[Goal of the exercise]:
Begin at the line where "[1.00-2.00s]" appears and reproduce exactly every line through the end of the data below, both included, skipping pictures.

[Source records]:
****

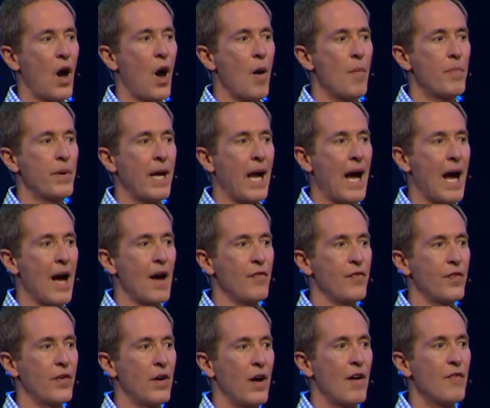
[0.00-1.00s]
on
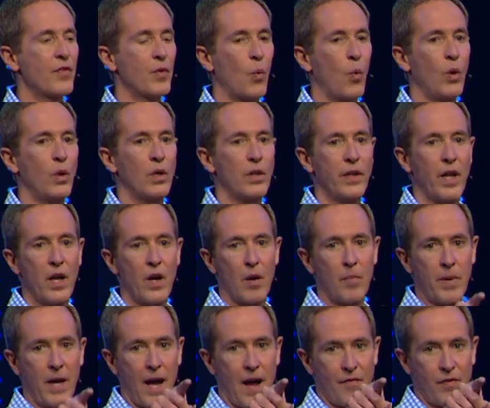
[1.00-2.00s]
behalf of the world and on
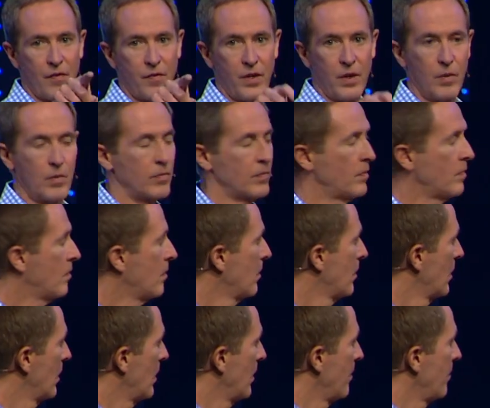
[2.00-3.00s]
behalf of you
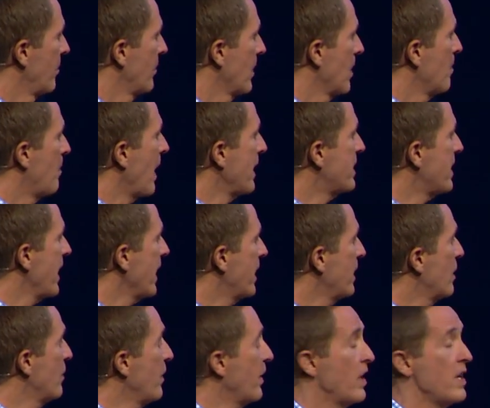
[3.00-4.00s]
by
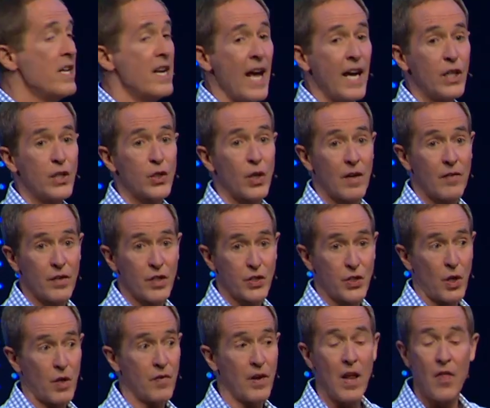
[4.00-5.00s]
taking the very nature of a
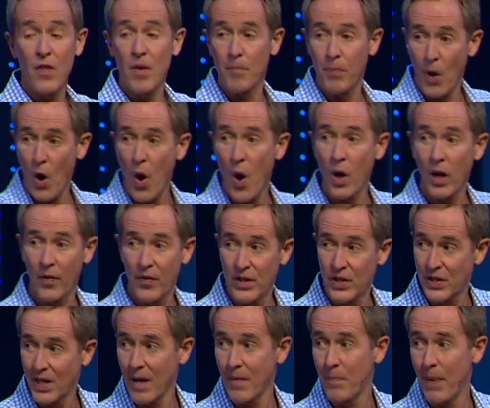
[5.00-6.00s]
servant. And then Paul in the
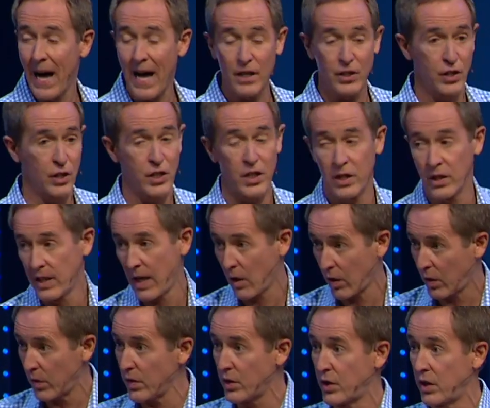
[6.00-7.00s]
same passage says, now
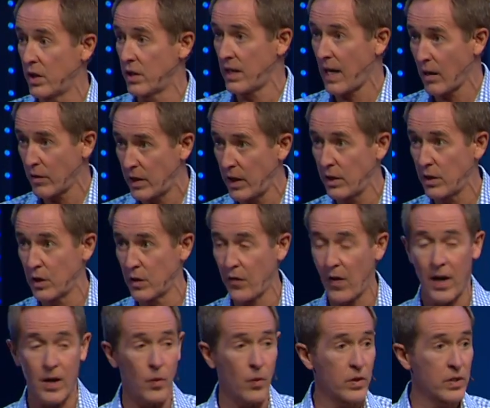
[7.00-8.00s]
Christians, now Jesus
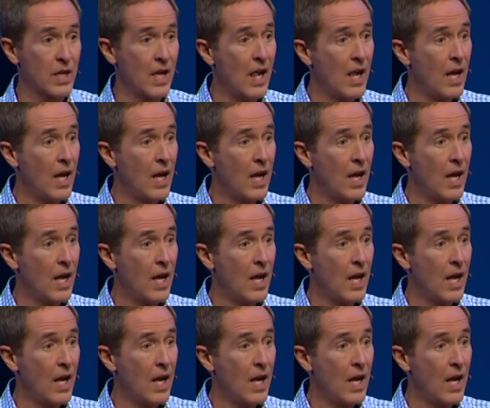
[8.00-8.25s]
followers,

****

[Expected answer]:
[1.00-2.00s]
behalf of the world and on
[2.00-3.00s]
behalf of you
[3.00-4.00s]
by
[4.00-5.00s]
taking the very nature of a
[5.00-6.00s]
servant. And then Paul in the
[6.00-7.00s]
same passage says, now
[7.00-8.00s]
Christians, now Jesus
[8.00-8.25s]
followers,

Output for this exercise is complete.